Saturday, October 08, 2005

Dollar Rises Against Euro and Yen; Job Losses Are a Quarter of Forecasts

Oct. 7 (Bloomberg) -- The dollar rose for the first day in three after the U.S. economy's job losses last month were less than a quarter of the number forecast by economists. Today's gain reduced the dollar's loss against the euro for the week, its first weekly decline in five. Interest rate futures indicate traders expect the Federal Reserve will raise its benchmark three more times to 4.5 percent by January. "It's dollar positive because you still have a much more resilient U.S. economy than had been expected,'' said David Durrant, investment strategist at Bank Julius Baer & Co. in New York, which manages about $30 billion. "The Fed's path hasn't changed -- this number tells us that after the next rate hike we should be looking for more.'' Against the euro, the dollar traded at $1.2129 at 5 p.m. in New York, from $1.2178 late yesterday, according to electronic currency-trading system EBS. The dollar rose to 113.82 yen from 113.30. For the week the dollar dropped 0.9 percent against the euro and rose 0.3 percent against the yen.
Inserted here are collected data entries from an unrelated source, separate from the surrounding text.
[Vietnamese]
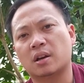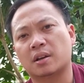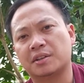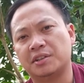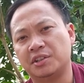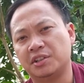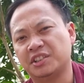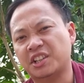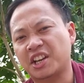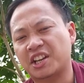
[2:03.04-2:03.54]
được
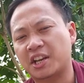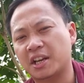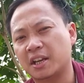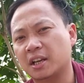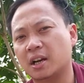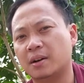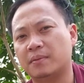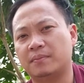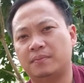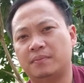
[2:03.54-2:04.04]
những cái kinh
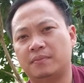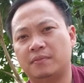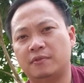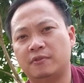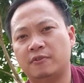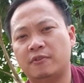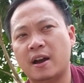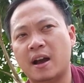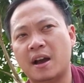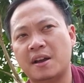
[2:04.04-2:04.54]
nghiệm
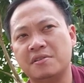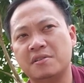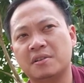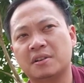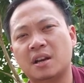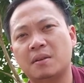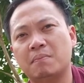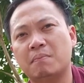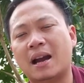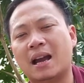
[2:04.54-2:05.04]
và những
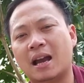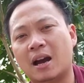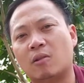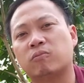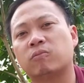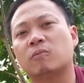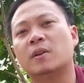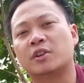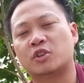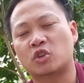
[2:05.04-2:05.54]
cái bài
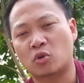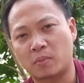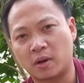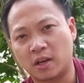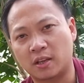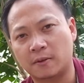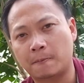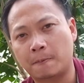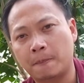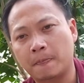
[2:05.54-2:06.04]
học để cho
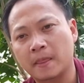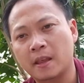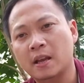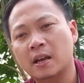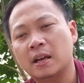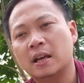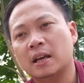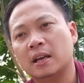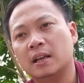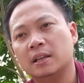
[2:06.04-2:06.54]
mình
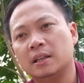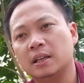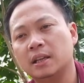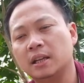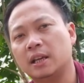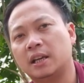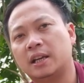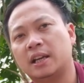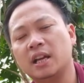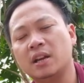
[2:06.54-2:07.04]
thế
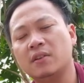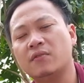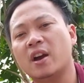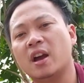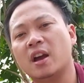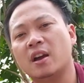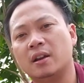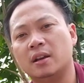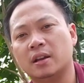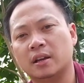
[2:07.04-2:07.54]
thì khi
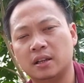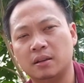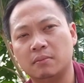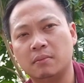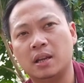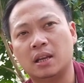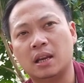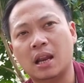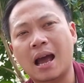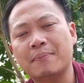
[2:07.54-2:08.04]
về thì
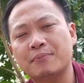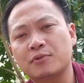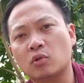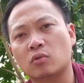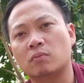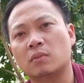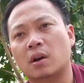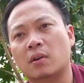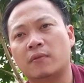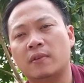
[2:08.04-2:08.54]
mình áp
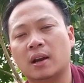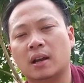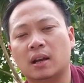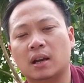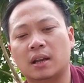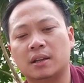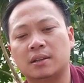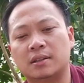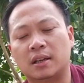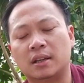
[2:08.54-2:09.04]
dụng ở việc
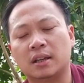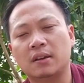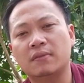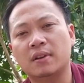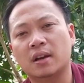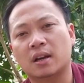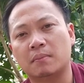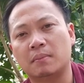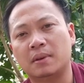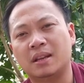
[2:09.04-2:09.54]
là chính cái
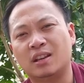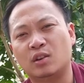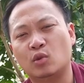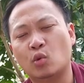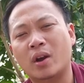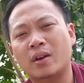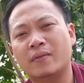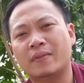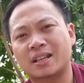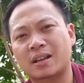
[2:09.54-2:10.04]
việc là mình
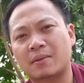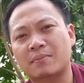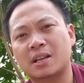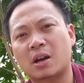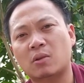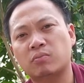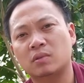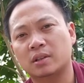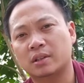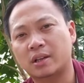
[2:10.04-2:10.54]
nuôi và chăm
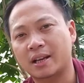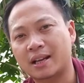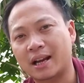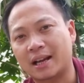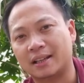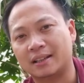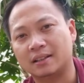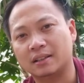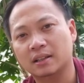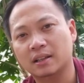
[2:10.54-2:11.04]
sóc những cây
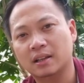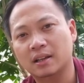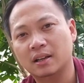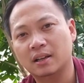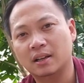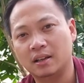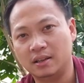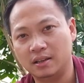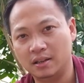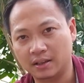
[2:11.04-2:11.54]
cảnh
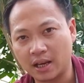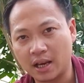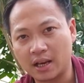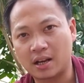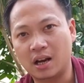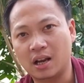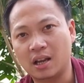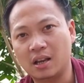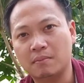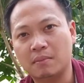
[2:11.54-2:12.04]
những cái
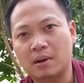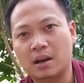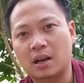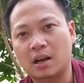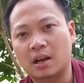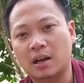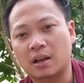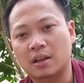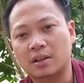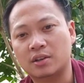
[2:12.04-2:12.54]
cây
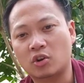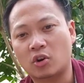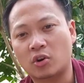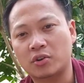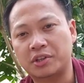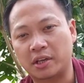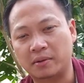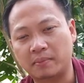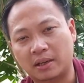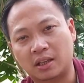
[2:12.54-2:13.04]
mà
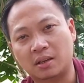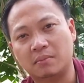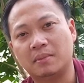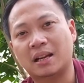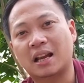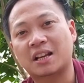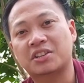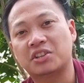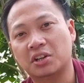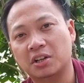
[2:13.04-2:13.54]
cho chính bản thân
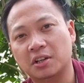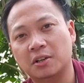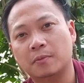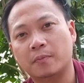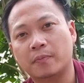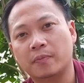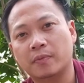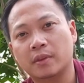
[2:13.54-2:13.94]
mình đang chơi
The Labor Department said employers cut 35,000 workers from their payrolls in September, and August's job gains were revised up to 211,000. Economists expected a loss of 150,000 jobs last month, based on the median of 73 estimates in a Bloomberg News survey.

August Impact
The dollar's gains were driven more by the revision to August, and the September data may present an incomplete picture of the storms' impact, said Russell LaScala, a currency trader in New York at Deutsche Bank AG. "The only thing I was trading off of was the revisions,'' LaScala said. "It's difficult to put a lot of capital behind this data'' from September, he said. The rally may also be limited by lighter-than-usual trading before the holiday weekend. The Bond Market Association recommended bond markets close early today, at 2 p.m. New York time, and remain shut Oct. 10 in observance of the Columbus Day holiday. Stock markets will maintain normal hours. The U.S. currency rose 12 percent against the euro and 11 percent versus the yen this year as the Fed has raised its benchmark rate six times, to 3.75 percent. The European Central Bank has kept its rate at 2 percent for two years, while the Bank of Japan has maintained rates near zero since 2001. The yield on the December federal funds futures at the Chicago Board of Trade held at 4.12 percent, indicating traders see a 78 percent chance the Fed will lift its rate to 4.25 percent by year-end after boosting the rate to 4 percent Nov. 1.

ECB Bolsters Euro
The 12-nation European currency this week has been bolstered by a more aggressive stand by the ECB on rates and inflation, rising yesterday by the most since January 2004 versus the dollar after ECB President Jean-Claude Trichet said the bank may increase interest rates "at any time'' to prevent inflation from accelerating. "A lot of people will be picking up euros at these levels,'' said Mitul Kotecha, head of currency strategy in London at Calyon, the securities unit of Credit Agricole SA. "After the hawkish comments from Trichet, people may think this is the bottom of a range'' for the euro, and "it's a good level to get in.'' The Fed last month said the U.S. economy faces only a "near-term'' setback from Hurricane Katrina, the nation's most costly natural disaster, and pledged to stick to its policy of raising rates at a "measured'' pace.

'Supportive of Dollar'
"Expectations of further rate hikes in the U.S. over the rest of the year are very supportive of the U.S. dollar,'' said John Kyriakopoulos, a currency strategist at National Australia Bank Ltd. in Sydney. "The market has already moved to price in the first 25 basis points rate hike in November, but has not yet fully priced in the second in December.'' The dollar may rise to $1.19 per euro in the coming three months, he said. The dollar has risen or fallen an average of 1.1 cents per euro on the day of the monthly jobs report in the past 12 months, according to data compiled by Bloomberg. St. Louis Fed Bank President William Poole on Oct. 4 described as "reasonable'' futures-market predictions that rates will rise another half-percentage point this year. UBS AG, the world's second-biggest currency trader, yesterday raised its forecast for the dollar versus the euro and the yen as it expects the Fed to continue to express concern about inflation. The bank expects the dollar to trade at $1.22 against the euro in one month and $1.24 in three months. UBS forecast it will trade at 112 yen in one month and 108 yen in three months.